Heading out to the backcountry for a few nights away from civilization is relaxing. Sometimes solitude brings clarity, which is why more and more people are getting into outdoor activities of all kinds.
That being said, one’s ability to survive out there depends on the type of tools they have. If there’s one tool you’ll regularly default to while outdoors, it’s your bushcraft knife. Here’s what you should know about these knives, and then some.
The Elusive Definition of a Bushcraft Knife
Knives are a touchy subject in the outdoor community. As with many things in life, different people have different tastes. Where things get off the rails is when you discuss the definition of a bushcraft knife. As it turns out, there isn’t one.

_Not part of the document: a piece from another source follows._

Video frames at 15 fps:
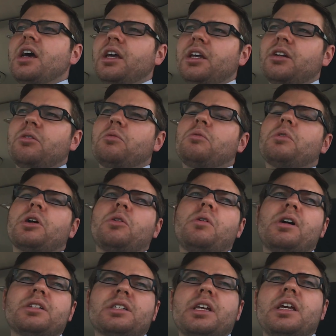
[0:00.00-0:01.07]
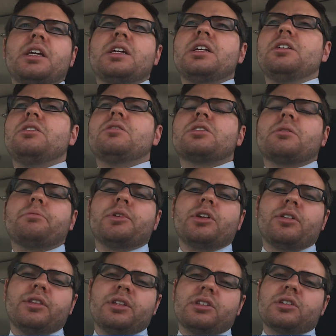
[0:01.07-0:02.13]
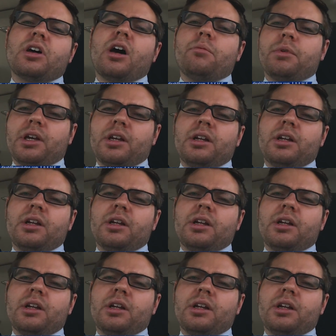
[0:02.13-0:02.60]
you know, request, hey, can you do something on this topic?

A bushcraft knife can be any type of blade that’s being used for bushcraft. Naturally, some blades work better than others and that’s partially what we’ll discuss today. Things such as the Scandi grind bring the proven benefits out in the bush. We’ll touch upon that a bit later.
If there’s one thing you should know about bushcraft knives is that there isn’t a strict definition.
What Works Out in the Boondocks?
Building upon our previous point, there are features on a knife that have been proven to work outdoors. Outdoor survival is a skill, and using a bushcraft knife to hone that skill has led to certain trends.
We generally know what works and doesn’t work in the bush. Remember the Scandinavian grind we’ve just mentioned or Scandi grind as it’s often called? As it turns out, it works great for splitting wood and that’s something many people do with their bushcraft knives.
An Outline of a Solid Knife
An outline of a good bushcraft knife starts with the blade. The blade shouldn’t be too long, generally up to 5 inches for most applications. Going longer tends to make the blade hard to work with. For example, cleaning fish or doing any kind of precision works goes out the window with a long blade.
That being said, there is a lower limit to length beyond which you compromise functionality. Around 3.5 inches is probably as short as you’d want to go.
The thickness of the blade is also important. A proper bushcraft knife is no sheet queen. It will be used and abused, meaning that it needs to be durable enough to endure such use over time. ⅛ inches should be a good starting point.
What you’re getting with ⅛ inch thick blade is something that you can beat on with a split wood with. At the same time, such a blade shouldn’t be too brittle. Some of the best bushcraft knives feature blades that are ⅛ inch thick. You can read this article to find out what some of the relevant brands and models are. Generally speaking, thickness plays a large part in knife selection for serious outdoor use.
If you ask 10 knife enthusiasts which steel is best for a blade, you’ll probably get 10 different answers. It’s no secret that different steels bring various benefits. We’ll limit the discussion to carbon vs stainless steel, as these represent the mainline of separation.
Carbon steel is great. Hands down, it’s a good choice for most applications. However, it’s not the best for actual bush survival. As most of you probably know, carbon steel will rust when exposed to water or even plain moisture.
Not that it won’t cut well or offer the durability you need. But, at the end of the day, you’re exposing carbon to water and that means rust in knives.
Stainless steel is a much better choice for the outdoors. There are plenty of awesome blades out there that run stainless steel and offer great performance.
Choose the Right Tool
The question of which knife is the best for bushcraft shouldn’t only be limited to the said knife. You should look at it through the prism of other tools you are or aren’t bringing with you. A small, 3-inch blade won’t do you much good on its own, but it’s the perfect companion if you’re bringing a hatchet as well.
On the other hand, you might decide to compromise with a blade longer than 5 inches if it’s the only thing you’re bringing. Try to layout your gear and see what kind of knife would fit the best.
Skill Over Gear
It’s so easy to get lost in the different features and specs of modern knives. The world of blades is diverse and constantly expanding. That being said, no blade can compensate for the lack of skill. If you’re just starting out, go and get yourself a cheap blade. Work it out in the bush, beat on it, treat it poorly, but learn how to use a knife in such a setting.
Then, once you’re comfortable with your knife, go ahead and treat yourself with a decent blade. By that time, you’ll already have a formed taste, you’ll know what works for your type of outdoor activities and generally what works for you individually. Skill over gear, every time.